Authors: Fuheng Zhao, Dan Qiao, Rachel Redberg, Divyakant Agrawal, Amr El Abbadi, Yu-Xiang Wang

NeurIPS 2022 | Conference PDF | Archive PDF | Plain Text | LLM Run Details

Reproducibility Variable Result LLM Response
Research Type Experimental We have implemented DP linear sketches and DP DCS, and conducted extensive experiments to evaluated the privacy-utility trade-off of our proposed private sketches.
Researcher Affiliation Academia Fuheng Zhao fuheng_zhao@ucsb.edu Dan Qiao danqiao@ucsb.edu Rachel Redberg rredberg@ucsb.edu Divyakant Agrawal agrawal@cs.ucsb.edu Amr El Abbadi amr@cs.ucsb.edu Yu-Xiang Wang yuxiangw@ucsb.edu Department of Computer Science, UC Santa Barbara.
Pseudocode Yes Algorithm 1 Linear Sketch Update(x, v), Algorithm 2 Linear Sketch Query(x), Algorithm 3 DP Linear Sketch Initialization with Gaussian Noise
Open Source Code Yes The code for the following experiments can be found on Github 3. (Footnote 3: https://github.com/ZhaoFuheng/Differentially-Private-Linear-Sketches)
Open Datasets Yes We consider the synthetic Zipf dataset Zipf [2016] with universe size of 2^16 and the source IP addresses from CAIDA Anonymized Internet Trace 2015 dataset pas with universe size of 2^32. (Bibliography entry: Anonymized internet traces 2015. https://catalog.caida.org/details/dataset/passive_ 2015_pcap. Accessed: 2022-5-10.)

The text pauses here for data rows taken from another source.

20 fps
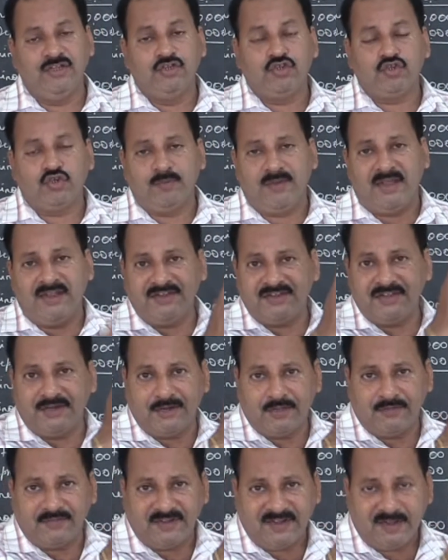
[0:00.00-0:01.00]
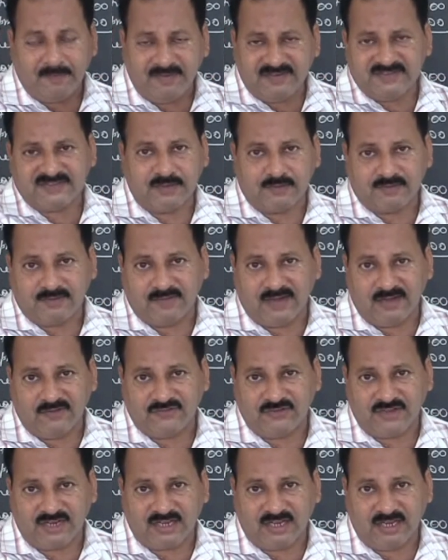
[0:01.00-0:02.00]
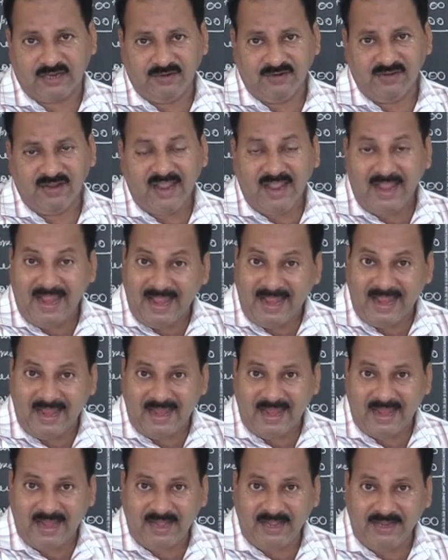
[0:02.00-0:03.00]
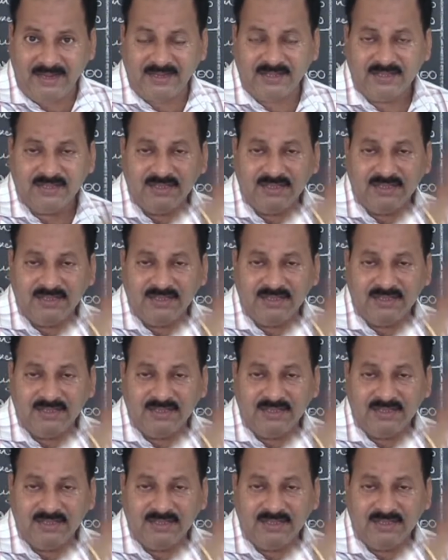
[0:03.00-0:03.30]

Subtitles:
should be entered on the debit side of revaluation account, and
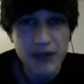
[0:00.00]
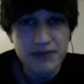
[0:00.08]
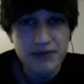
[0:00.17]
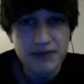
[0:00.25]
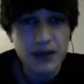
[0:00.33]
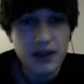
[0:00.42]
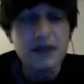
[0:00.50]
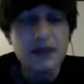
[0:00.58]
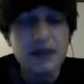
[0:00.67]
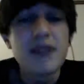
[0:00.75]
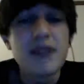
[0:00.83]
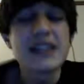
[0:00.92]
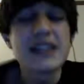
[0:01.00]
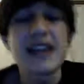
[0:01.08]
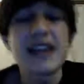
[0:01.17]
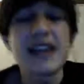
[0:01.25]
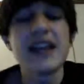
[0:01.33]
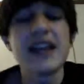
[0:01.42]
or two maybe,
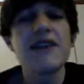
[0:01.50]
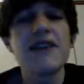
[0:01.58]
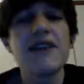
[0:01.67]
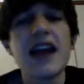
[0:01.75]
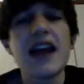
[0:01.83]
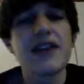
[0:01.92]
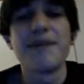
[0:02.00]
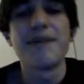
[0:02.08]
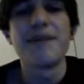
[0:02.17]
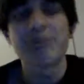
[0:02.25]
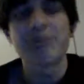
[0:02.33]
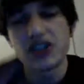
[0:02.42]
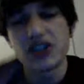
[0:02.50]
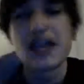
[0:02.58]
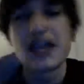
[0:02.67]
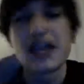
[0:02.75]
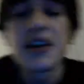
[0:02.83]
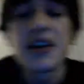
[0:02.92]
it means that if any of
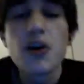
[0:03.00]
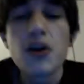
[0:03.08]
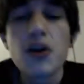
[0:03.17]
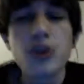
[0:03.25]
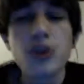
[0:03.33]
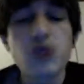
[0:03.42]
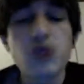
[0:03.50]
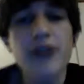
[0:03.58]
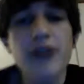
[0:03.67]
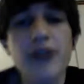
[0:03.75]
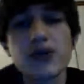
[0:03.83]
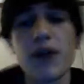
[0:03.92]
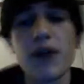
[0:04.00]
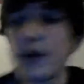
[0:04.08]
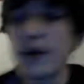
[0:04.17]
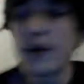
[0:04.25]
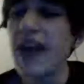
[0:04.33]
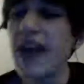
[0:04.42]
them, I should say, were to
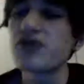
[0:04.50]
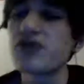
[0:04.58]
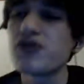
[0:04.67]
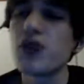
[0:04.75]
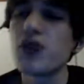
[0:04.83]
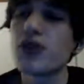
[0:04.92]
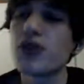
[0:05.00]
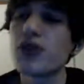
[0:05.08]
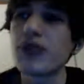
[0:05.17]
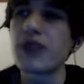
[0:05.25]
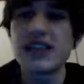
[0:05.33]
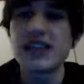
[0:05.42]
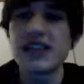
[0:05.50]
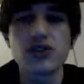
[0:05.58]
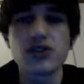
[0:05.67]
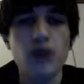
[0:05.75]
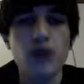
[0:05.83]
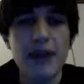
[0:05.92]
travel to Rome, they would have to go
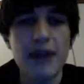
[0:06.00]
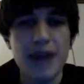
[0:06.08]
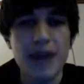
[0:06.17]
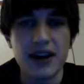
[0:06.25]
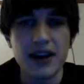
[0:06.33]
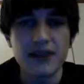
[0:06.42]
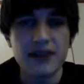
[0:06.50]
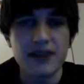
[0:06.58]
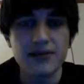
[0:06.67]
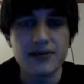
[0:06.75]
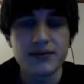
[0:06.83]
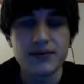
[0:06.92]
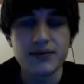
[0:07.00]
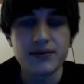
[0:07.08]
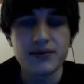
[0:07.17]
through the Eastern Roman Empire.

Dataset Splits No The paper mentions an input database size N = 10^5, but does not provide explicit training, validation, and test dataset splits, percentages, or methodology for partitioning data.

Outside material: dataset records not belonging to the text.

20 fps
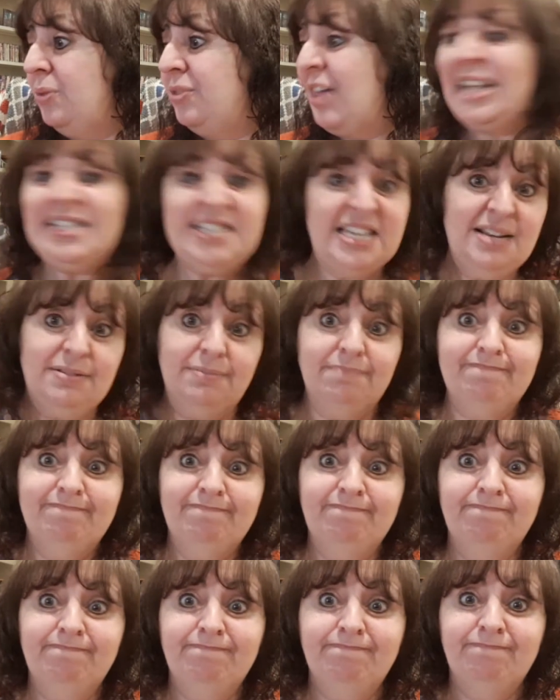that's it
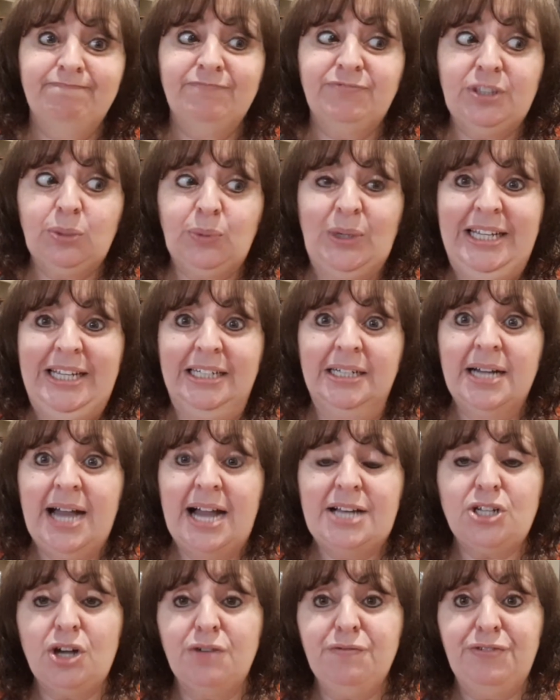for the week.
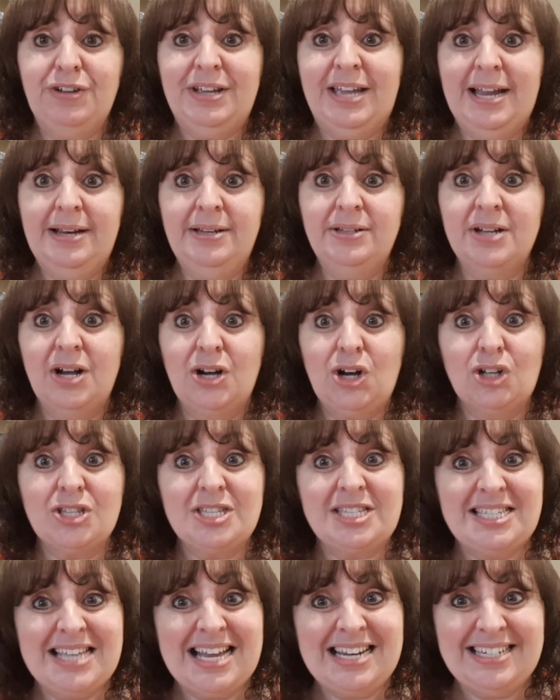And don't forget, on
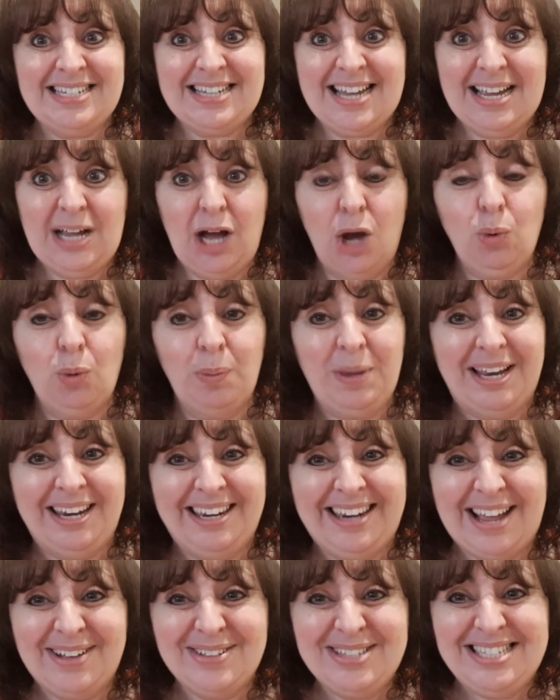Saturday, I will be
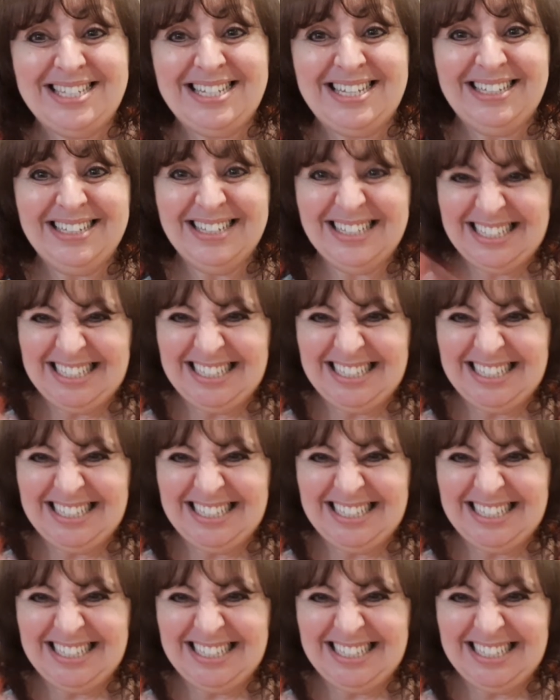announcing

Hardware Specification Yes we didn t use any external resources beside a macbook pro.
Software Dependencies No The paper states 'The implementations are written in Python' but does not specify the Python version or any other software dependencies with version numbers.
Experiment Setup Yes The experiments assume β = 1% and N = 10^5. The DP DCS use privacy budget ε ∈ {0.1, 1, 10} and all sketches assume γ = 1%.